O senhor acredita que o contexto argentino pode influenciar na decisão do STF em relação à Argüição de Descumprimento de Preceito Fundamental que pede que o casamento entre homossexuais seja considerado união estável?

O fato de a Argentina ter aprovado uma lei, alterando o código civil, para o fim de incluir a possibilidade de casamento civil entre pessoas do mesmo sexo, sem dúvida constitui alteração legislativa relevante, especialmente considerada a proximidade entre Brasil e Argentina.
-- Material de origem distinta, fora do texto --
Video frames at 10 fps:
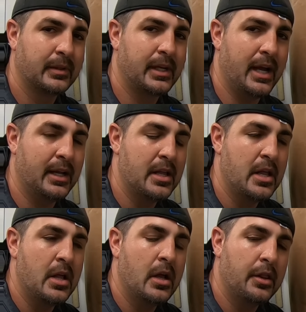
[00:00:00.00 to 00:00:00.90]
Okay?
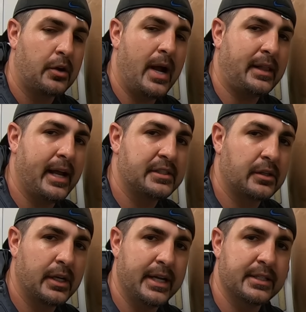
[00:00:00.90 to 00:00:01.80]
Correct
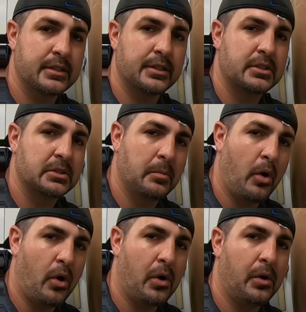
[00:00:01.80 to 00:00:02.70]
answer is
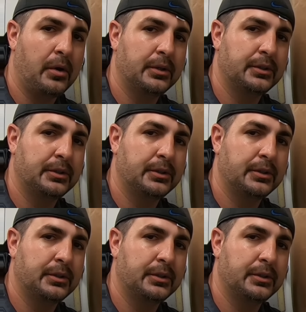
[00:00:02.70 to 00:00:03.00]
small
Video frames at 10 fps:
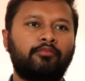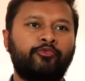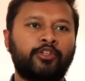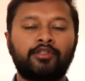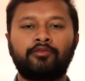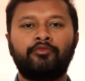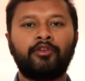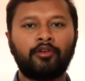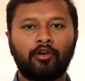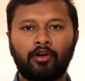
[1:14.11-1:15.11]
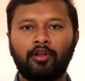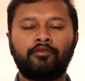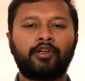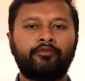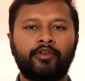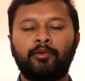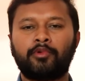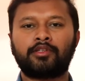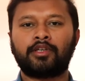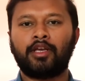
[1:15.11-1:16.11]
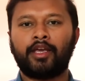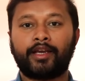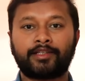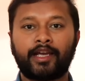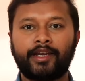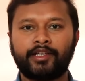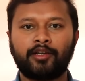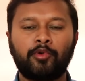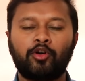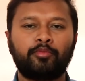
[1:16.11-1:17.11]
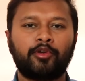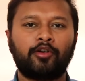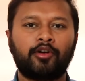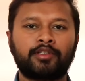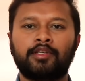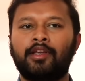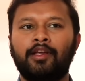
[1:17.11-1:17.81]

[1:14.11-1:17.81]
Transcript: which we all were very much excited about because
Avaliar o impacto desta medida legislativa no debate que haverá no STF é questão de difícil mensuração. Creio que o precedente legislativo poderá, sim, ser citado e apontado nas razões que acompanharão votos favoráveis ao acolhimento da ADPF sobre a união civil entre pessoas do mesmo sexo, como demonstração de uma tendência no Direito contemporâneo de derrubar barreiras discriminatórias em geral e, em particular, tocantes à orientação sexual.

Pode-se também ponderar que a decisão parlamentar argentina aponte para a necessidade de compromisso com a Constituição, por todos os poderes públicos, na medida em que constituições democráticas como as do Brasil e da Argentina são claras ao afirmar o direito de igualdade.

Caso a Argüição seja aprovada, casais gays brasileiros terão o mesmo status legal que aquele conseguido na Argentina? Eles terão todos os direitos advindos do casamento?

Não. Caso o STF julgue procedente a ADPF, nos termos em que foi proposta, pessoas do mesmo sexo vivendo uniões públicas, estáveis e duradouras, serão juridicamente consideradas, no Direito brasileiro, gozando do mesmo status legal reconhecido às uniões estáveis entre pessoas de sexos distintos. Há algumas diferenças legais entre cônjuges sob o casamento e sob a união estável, por exemplo, em matéria de herança.

Em caso de aprovação da Argüição, quais serão os benefícios para casais homossexuais? Haverá maior facilidade para a adoção de crianças, por exemplo?

A aprovação da ADPF pelo STF traz, para aqueles que almejam ver suas relações formalizadas sob o regime da união estável, a vantagem de tornar desnecessária qualquer discussão judicial em face de quem contestar esta possibilidade jurídica. Não será mais necessário que estas pessoas acionem o Poder Judiciário para ver reconhecida esta condição jurídica. De imediato, uma vez formalizada a união estável, por exemplo, por escritura pública, os cônjuges gozarão de todos os direitos daí decorrentes, sem necessidade de ação judicial.

Quanto à adoção, trata-se de relação de filiação não-biológica, que pode ser estabelecida via processo judicial entre adotante (ou adotantes) e adotado. O fato de ter reconhecida a união estável não assegura direito a adotar como casal, sendo necessário para isto que o casal demonstre constituir um ambiente propício ao desenvolvimento da pessoa adotada. Todavia, com o reconhecimento, desaparecerá, pelo menos, uma das questões ainda hoje suscitadas por alguns, que não reconhecem status jurídico de família para tais uniões. Neste sentido, diminuem as barreiras.